Data shown: Begin

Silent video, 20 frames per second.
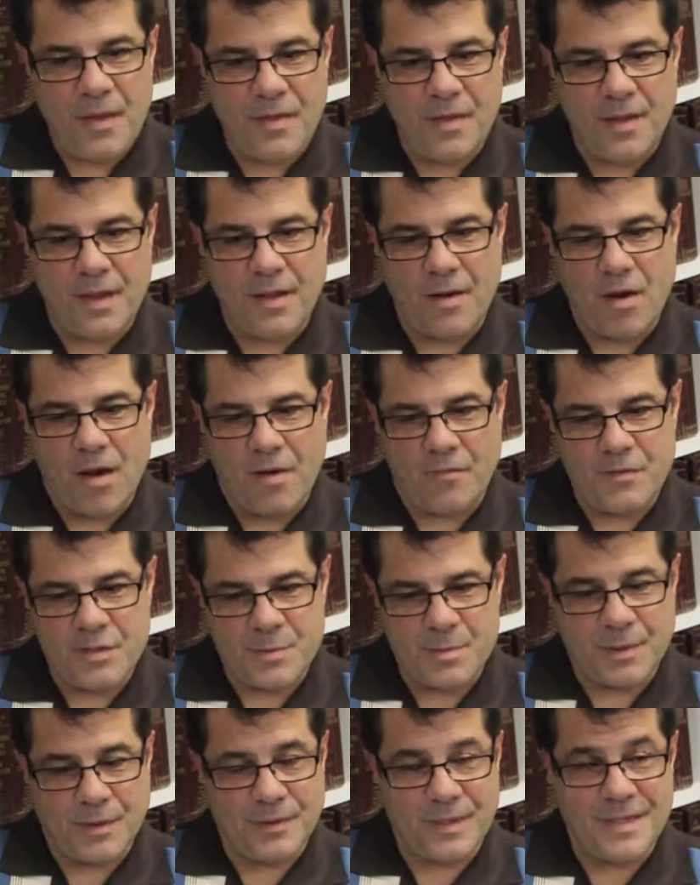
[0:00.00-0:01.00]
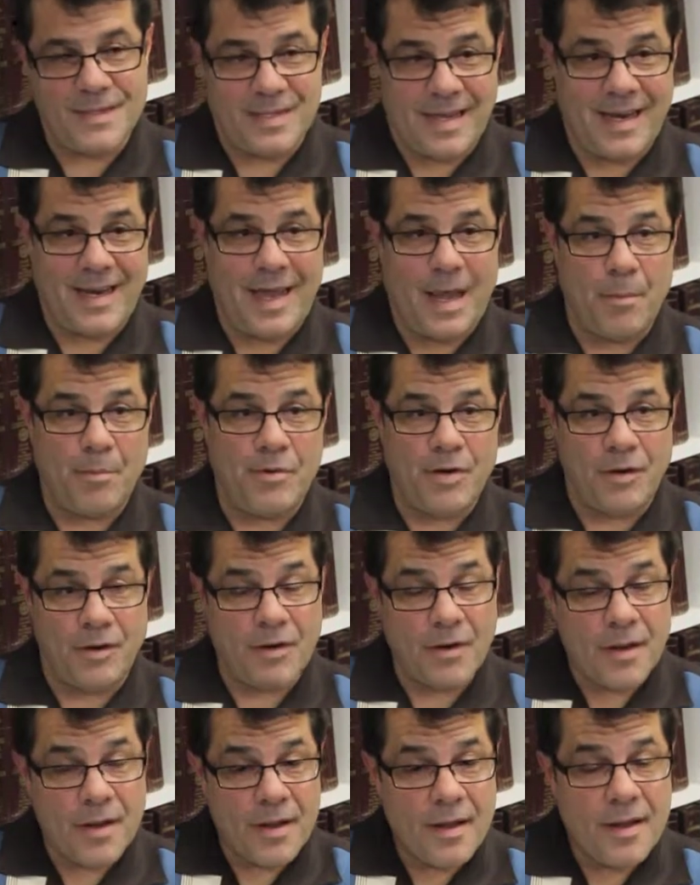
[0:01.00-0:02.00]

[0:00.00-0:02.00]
the office buildings got emptier,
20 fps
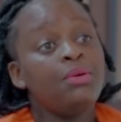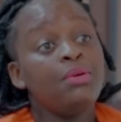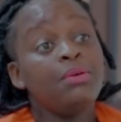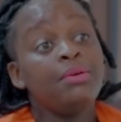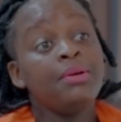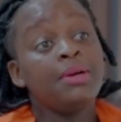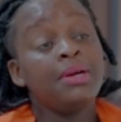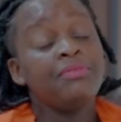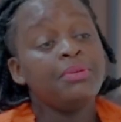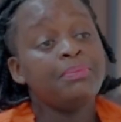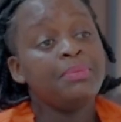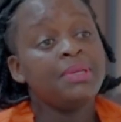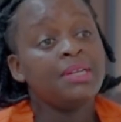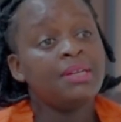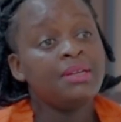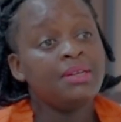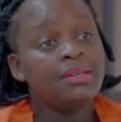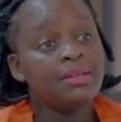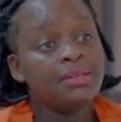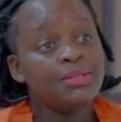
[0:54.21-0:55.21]
long have you been
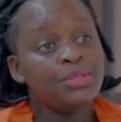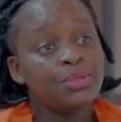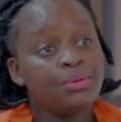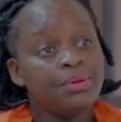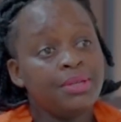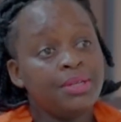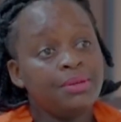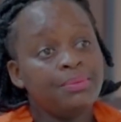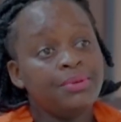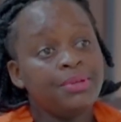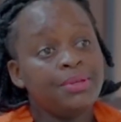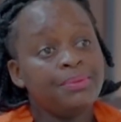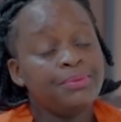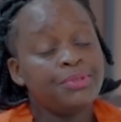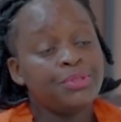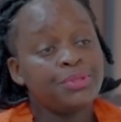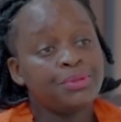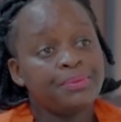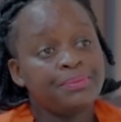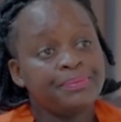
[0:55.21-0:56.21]
a DHO in Bundibugyo?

Data shown: End

Assigned task —
Pictures are to be omitted; set down the rest of the entries exactly as given.

Exercise output —
Silent video, 20 frames per second.
[0:00.00-0:01.00]
[0:01.00-0:02.00]

[0:00.00-0:02.00]
the office buildings got emptier,
20 fps
[0:54.21-0:55.21]
long have you been
[0:55.21-0:56.21]
a DHO in Bundibugyo?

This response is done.